EXERCISE INPUTS section start

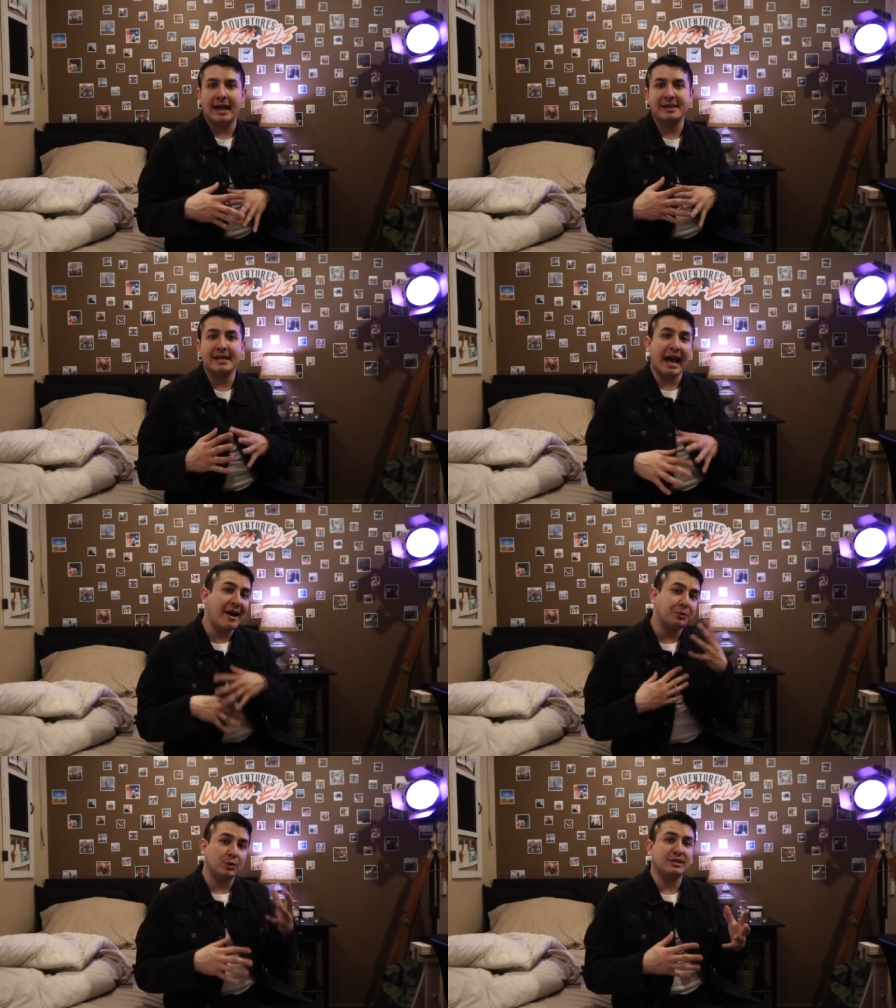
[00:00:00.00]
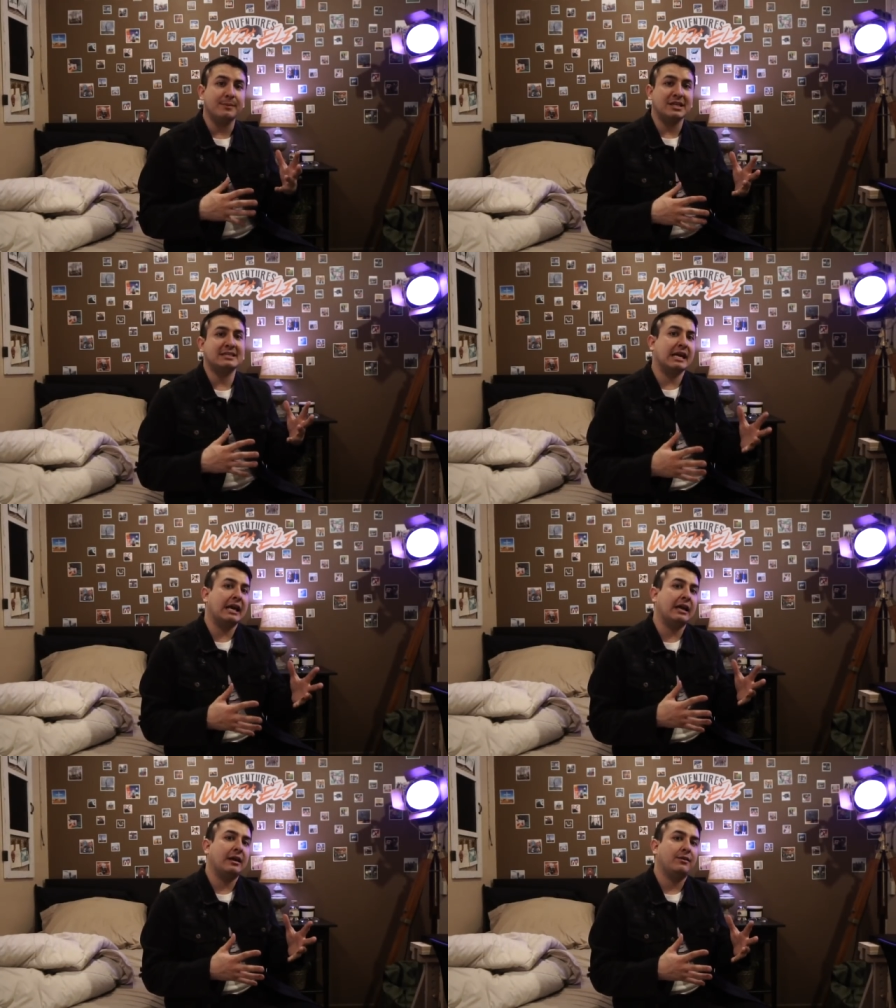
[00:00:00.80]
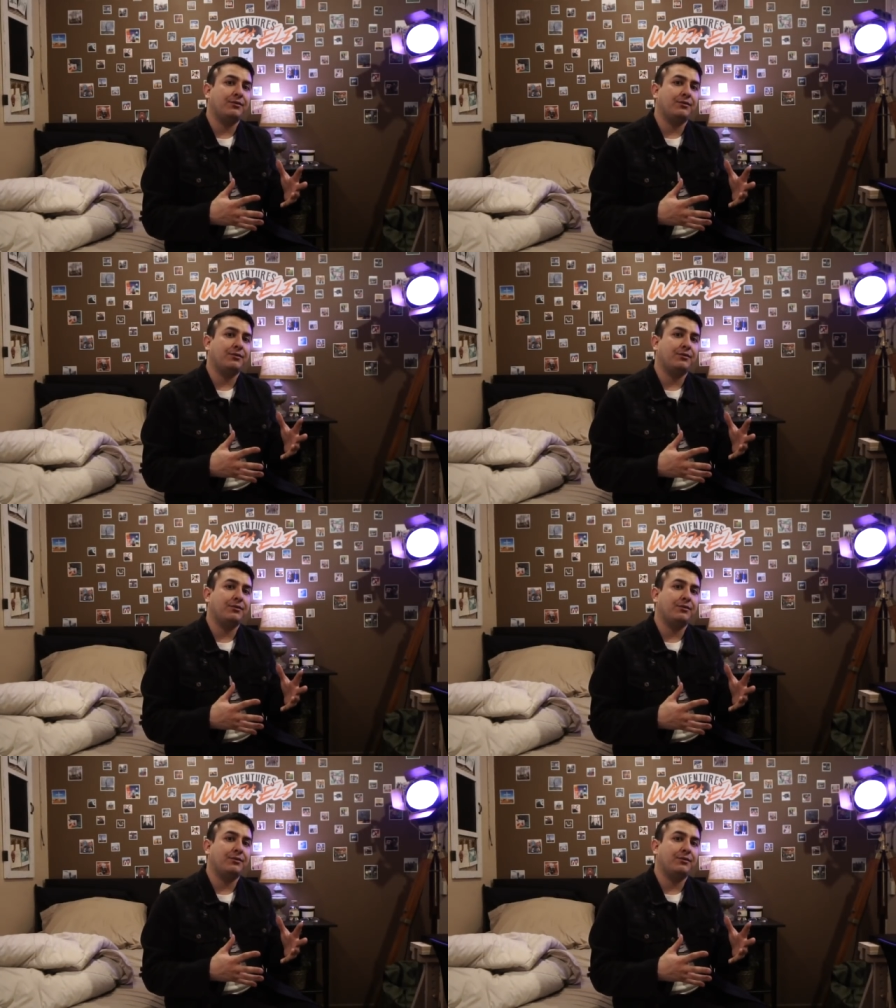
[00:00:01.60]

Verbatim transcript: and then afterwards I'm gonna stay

EXERCISE INPUTS section end
EXERCISE INPUTS section start

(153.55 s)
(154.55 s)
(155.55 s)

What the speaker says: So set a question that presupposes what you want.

EXERCISE INPUTS section end
EXERCISE INPUTS section start

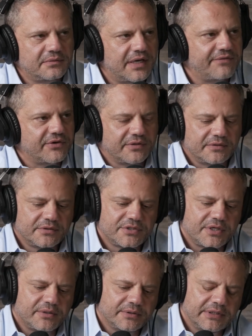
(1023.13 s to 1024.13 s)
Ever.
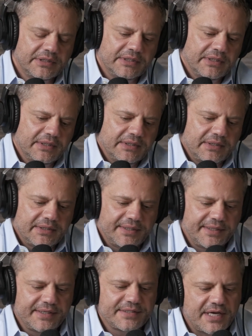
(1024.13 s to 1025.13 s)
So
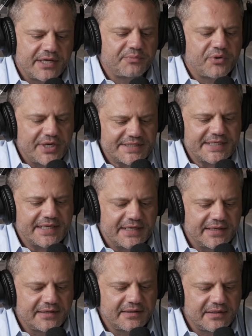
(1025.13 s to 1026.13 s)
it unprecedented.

EXERCISE INPUTS section end

# YOUR INSTRUCTIONS
Copy word for word the span of the records above that begins at the line with "[00:00:00.00]" and ends at the line with "Verbatim transcript: and", including those two lines but not the pictures.

# RESULT FOR THIS EXERCISE
[00:00:00.00]
[00:00:00.80]
[00:00:01.60]

Verbatim transcript: and then afterwards I'm gonna stay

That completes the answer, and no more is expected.